[Records from a collection]
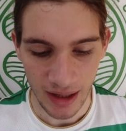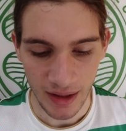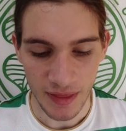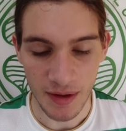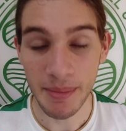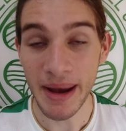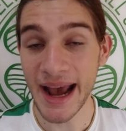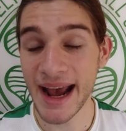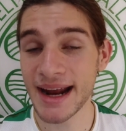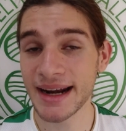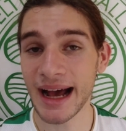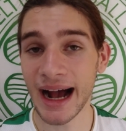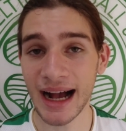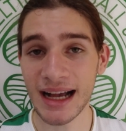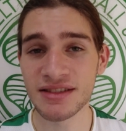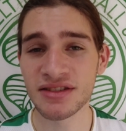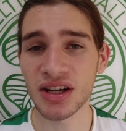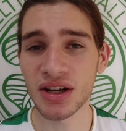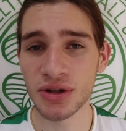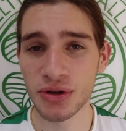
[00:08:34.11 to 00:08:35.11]
The man
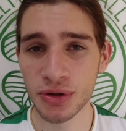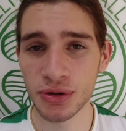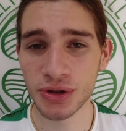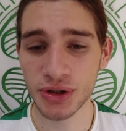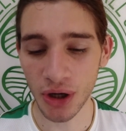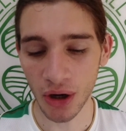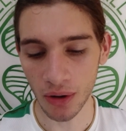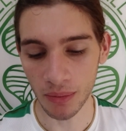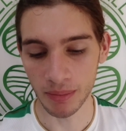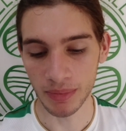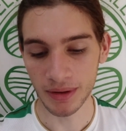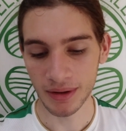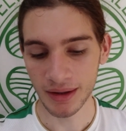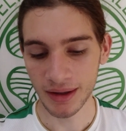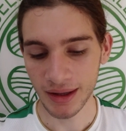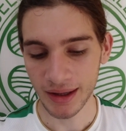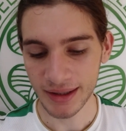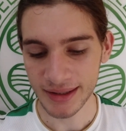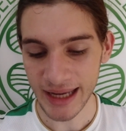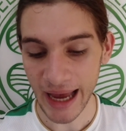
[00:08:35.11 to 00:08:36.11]
has a new job,
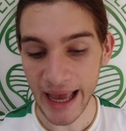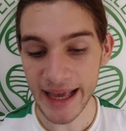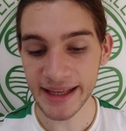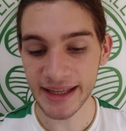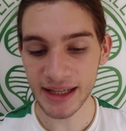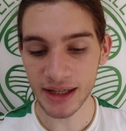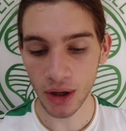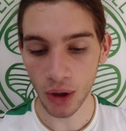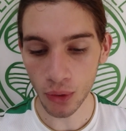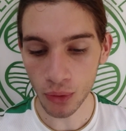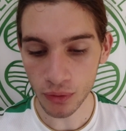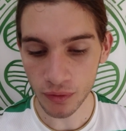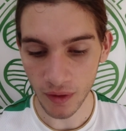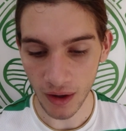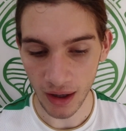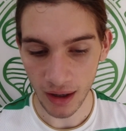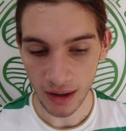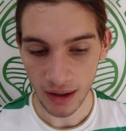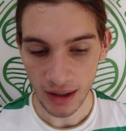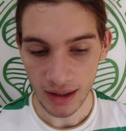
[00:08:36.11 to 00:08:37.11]
taking
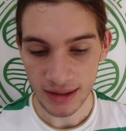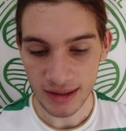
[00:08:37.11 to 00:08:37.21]
over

◆ WHAT IS EXPECTED: In the copy, include every line of the entries above exactly and none of the pictures.

◆ REPLY:
[00:08:34.11 to 00:08:35.11]
The man
[00:08:35.11 to 00:08:36.11]
has a new job,
[00:08:36.11 to 00:08:37.11]
taking
[00:08:37.11 to 00:08:37.21]
over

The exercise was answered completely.